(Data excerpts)
++++++++

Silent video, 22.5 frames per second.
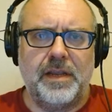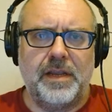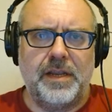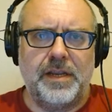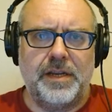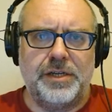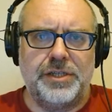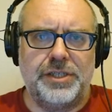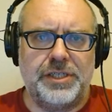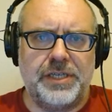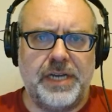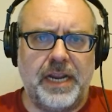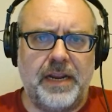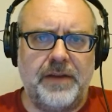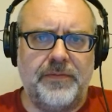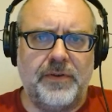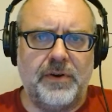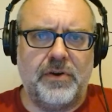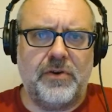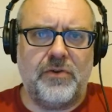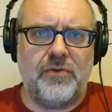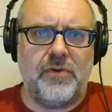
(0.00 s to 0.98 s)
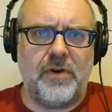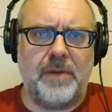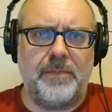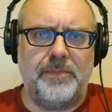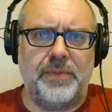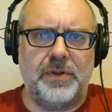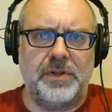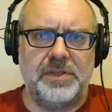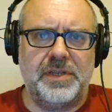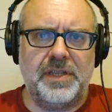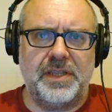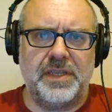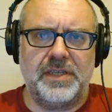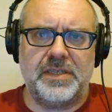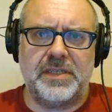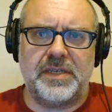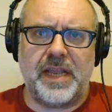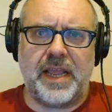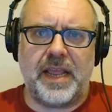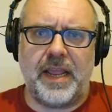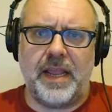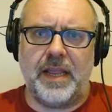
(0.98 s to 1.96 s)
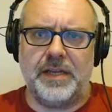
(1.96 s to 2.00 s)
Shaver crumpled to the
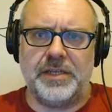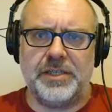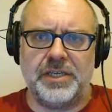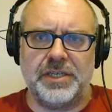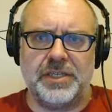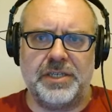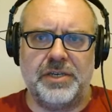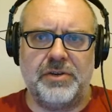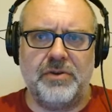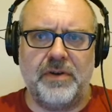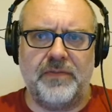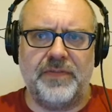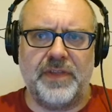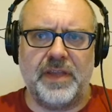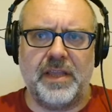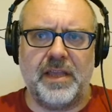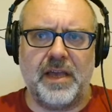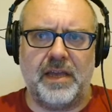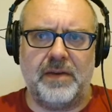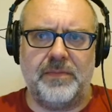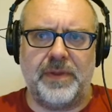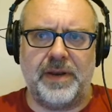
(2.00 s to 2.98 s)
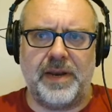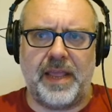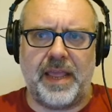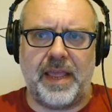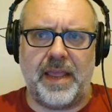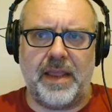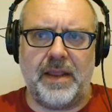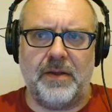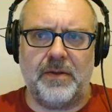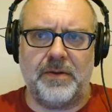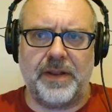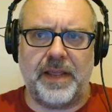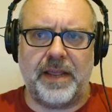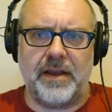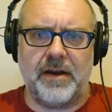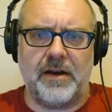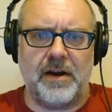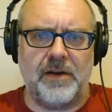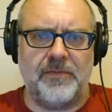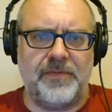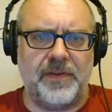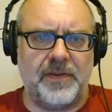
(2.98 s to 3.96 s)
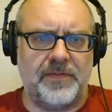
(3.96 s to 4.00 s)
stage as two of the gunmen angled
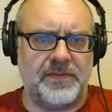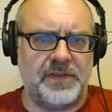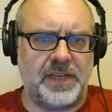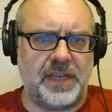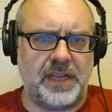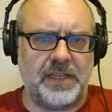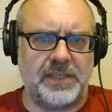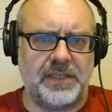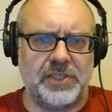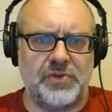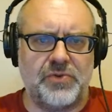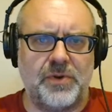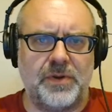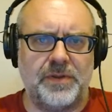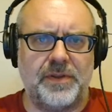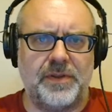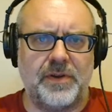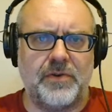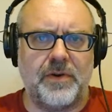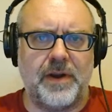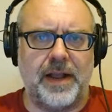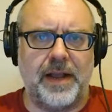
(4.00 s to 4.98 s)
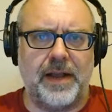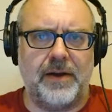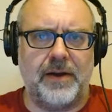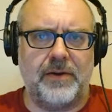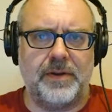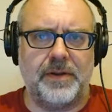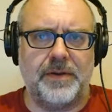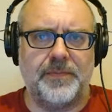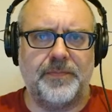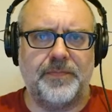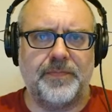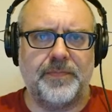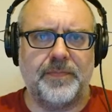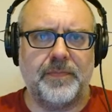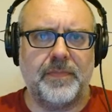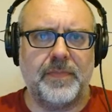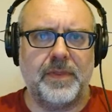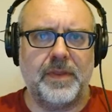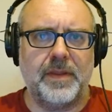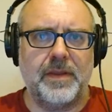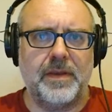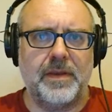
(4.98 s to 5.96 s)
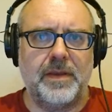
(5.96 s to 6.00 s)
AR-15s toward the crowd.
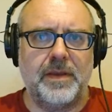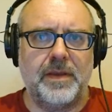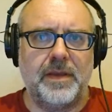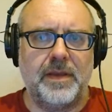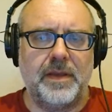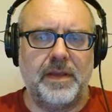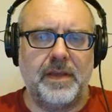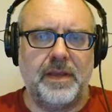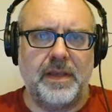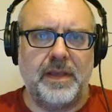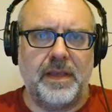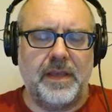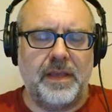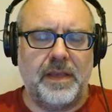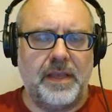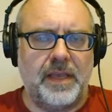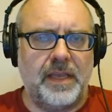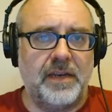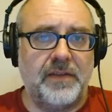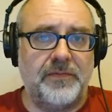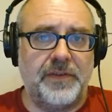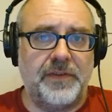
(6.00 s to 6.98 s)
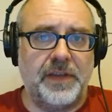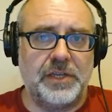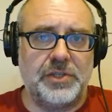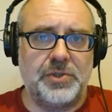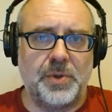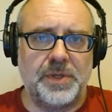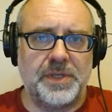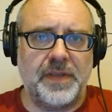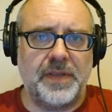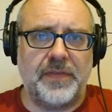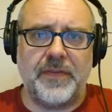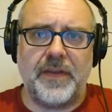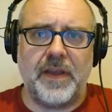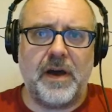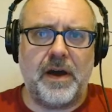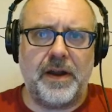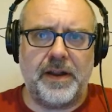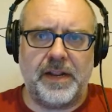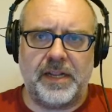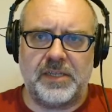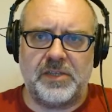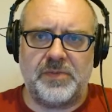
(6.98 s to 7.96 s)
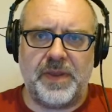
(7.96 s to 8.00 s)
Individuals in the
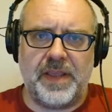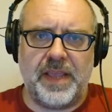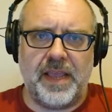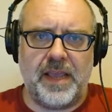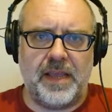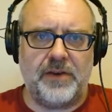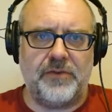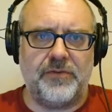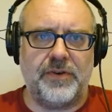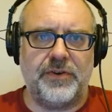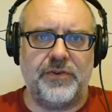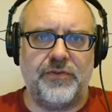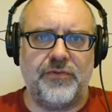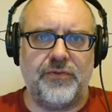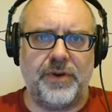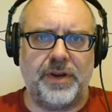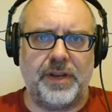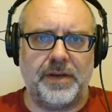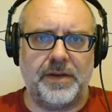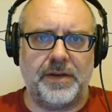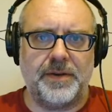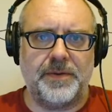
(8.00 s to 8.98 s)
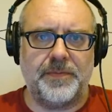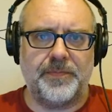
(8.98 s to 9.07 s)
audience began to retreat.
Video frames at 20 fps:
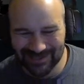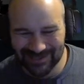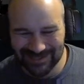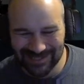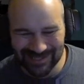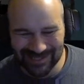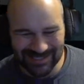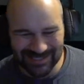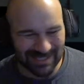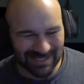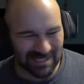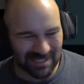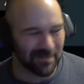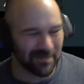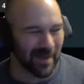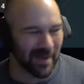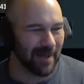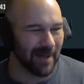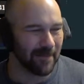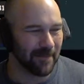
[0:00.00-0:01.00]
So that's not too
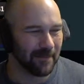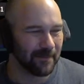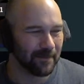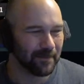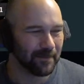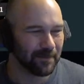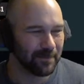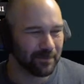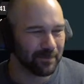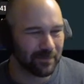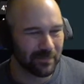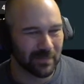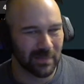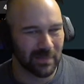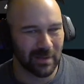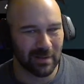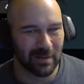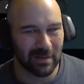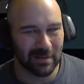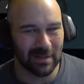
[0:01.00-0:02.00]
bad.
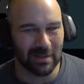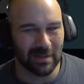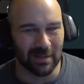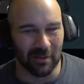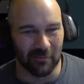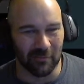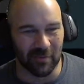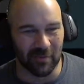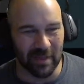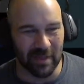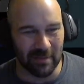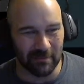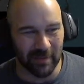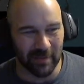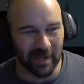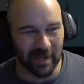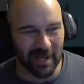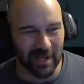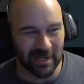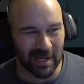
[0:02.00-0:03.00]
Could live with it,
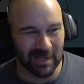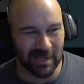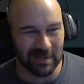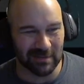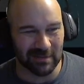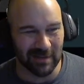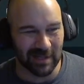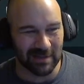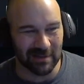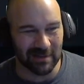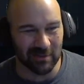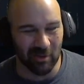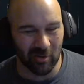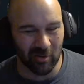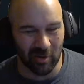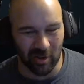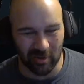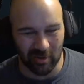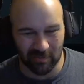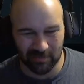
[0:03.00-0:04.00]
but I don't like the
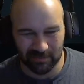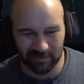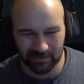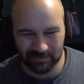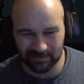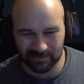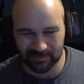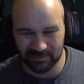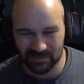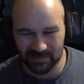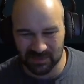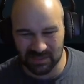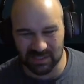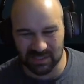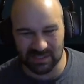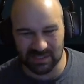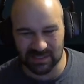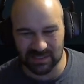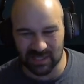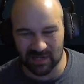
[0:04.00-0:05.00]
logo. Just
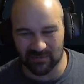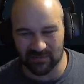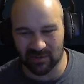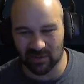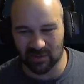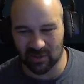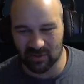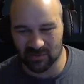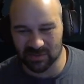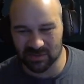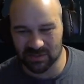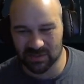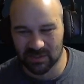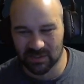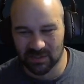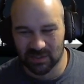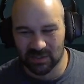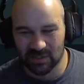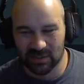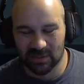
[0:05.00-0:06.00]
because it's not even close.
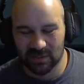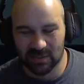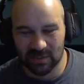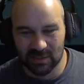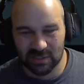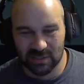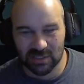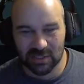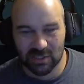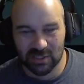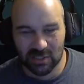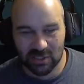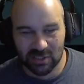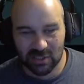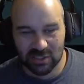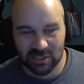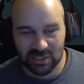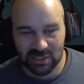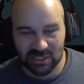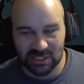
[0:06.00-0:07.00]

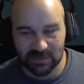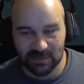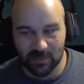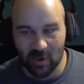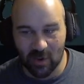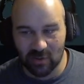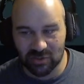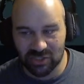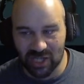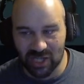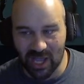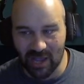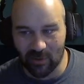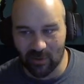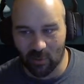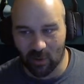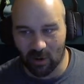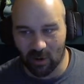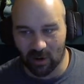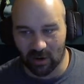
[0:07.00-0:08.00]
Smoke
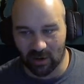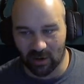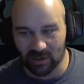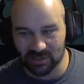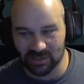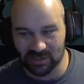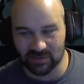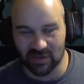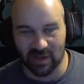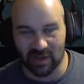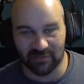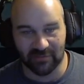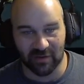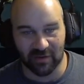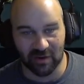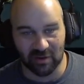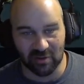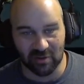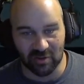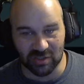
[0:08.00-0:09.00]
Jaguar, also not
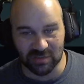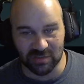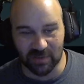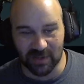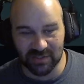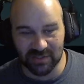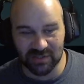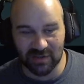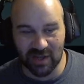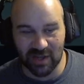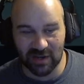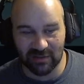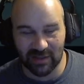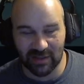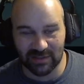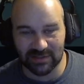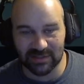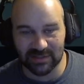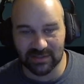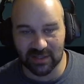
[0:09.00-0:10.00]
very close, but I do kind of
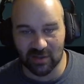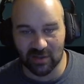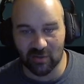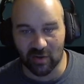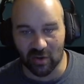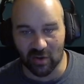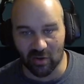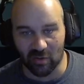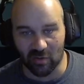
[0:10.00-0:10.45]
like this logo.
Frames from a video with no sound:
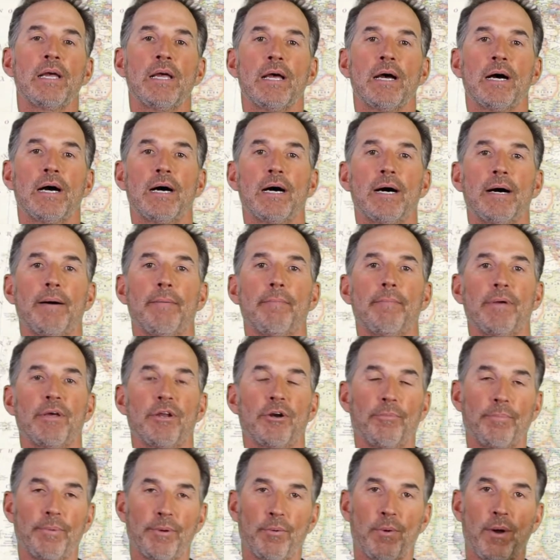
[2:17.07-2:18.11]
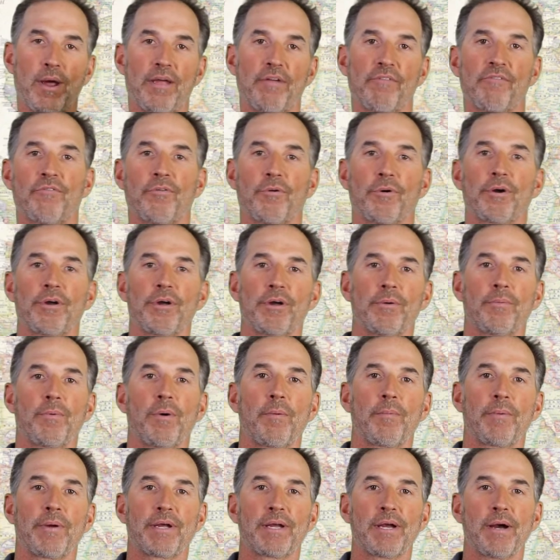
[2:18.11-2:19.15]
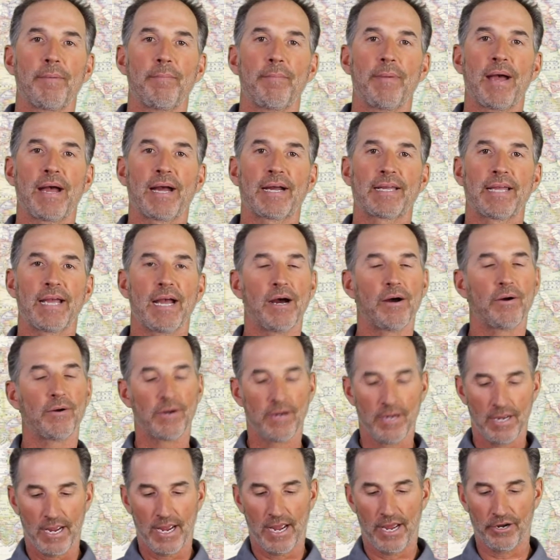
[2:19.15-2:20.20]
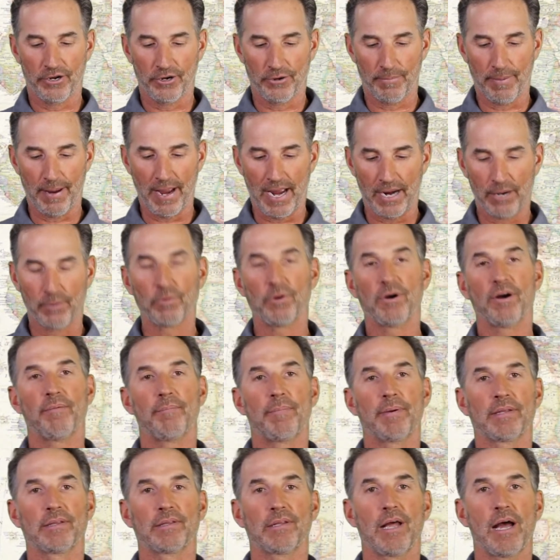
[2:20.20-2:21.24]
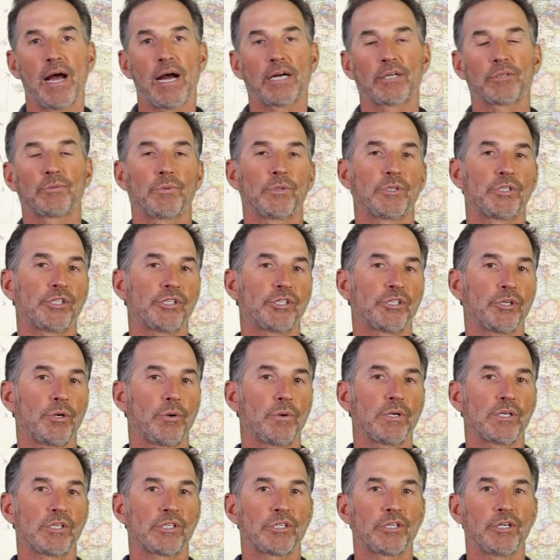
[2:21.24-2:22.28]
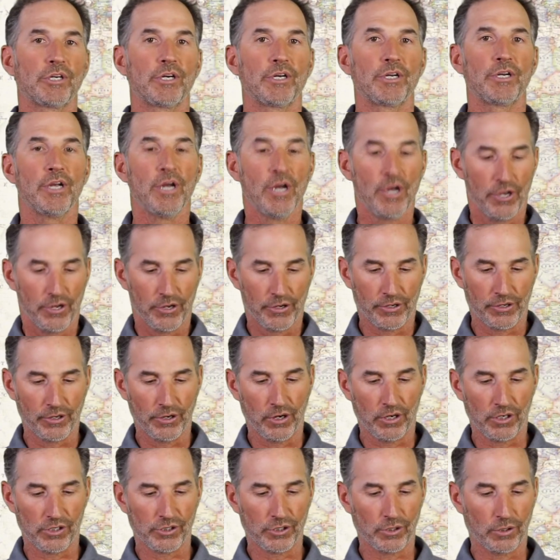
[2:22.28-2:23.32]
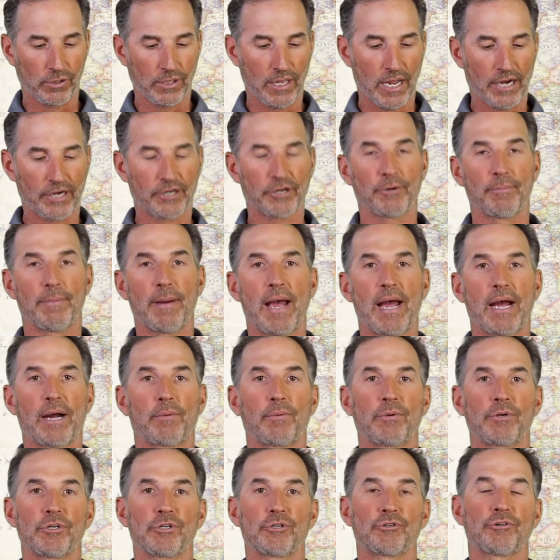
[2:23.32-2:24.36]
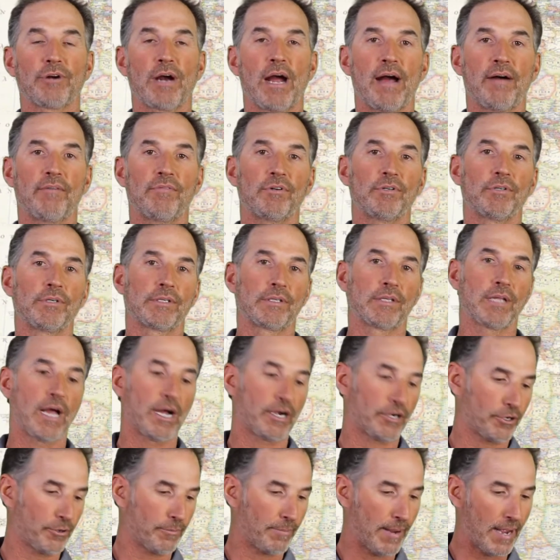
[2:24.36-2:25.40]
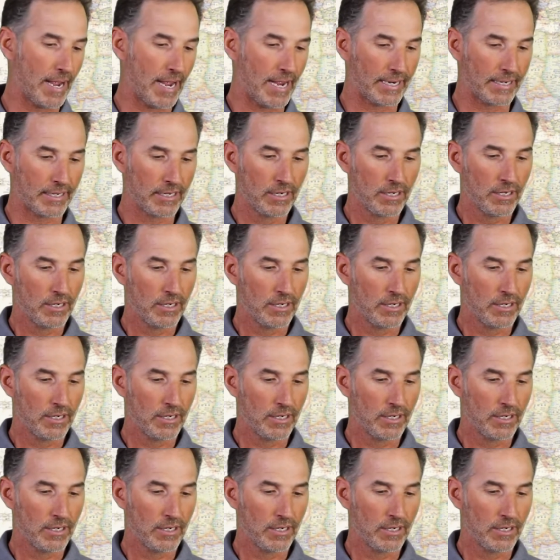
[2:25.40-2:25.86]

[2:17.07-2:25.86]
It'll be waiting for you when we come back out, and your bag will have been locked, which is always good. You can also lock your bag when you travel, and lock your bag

++++++++

_WHAT THIS TASK INVOLVES_
The output is the stretch above from the line with "[0:07.00-0:08.00]" through the line with "[2:23.32-2:24.36]", copied word for word with both ends kept and every picture dropped.

_RESULT FOR THIS EXERCISE_
[0:07.00-0:08.00]
Smoke
[0:08.00-0:09.00]
Jaguar, also not
[0:09.00-0:10.00]
very close, but I do kind of
[0:10.00-0:10.45]
like this logo.
Frames from a video with no sound:
[2:17.07-2:18.11]
[2:18.11-2:19.15]
[2:19.15-2:20.20]
[2:20.20-2:21.24]
[2:21.24-2:22.28]
[2:22.28-2:23.32]
[2:23.32-2:24.36]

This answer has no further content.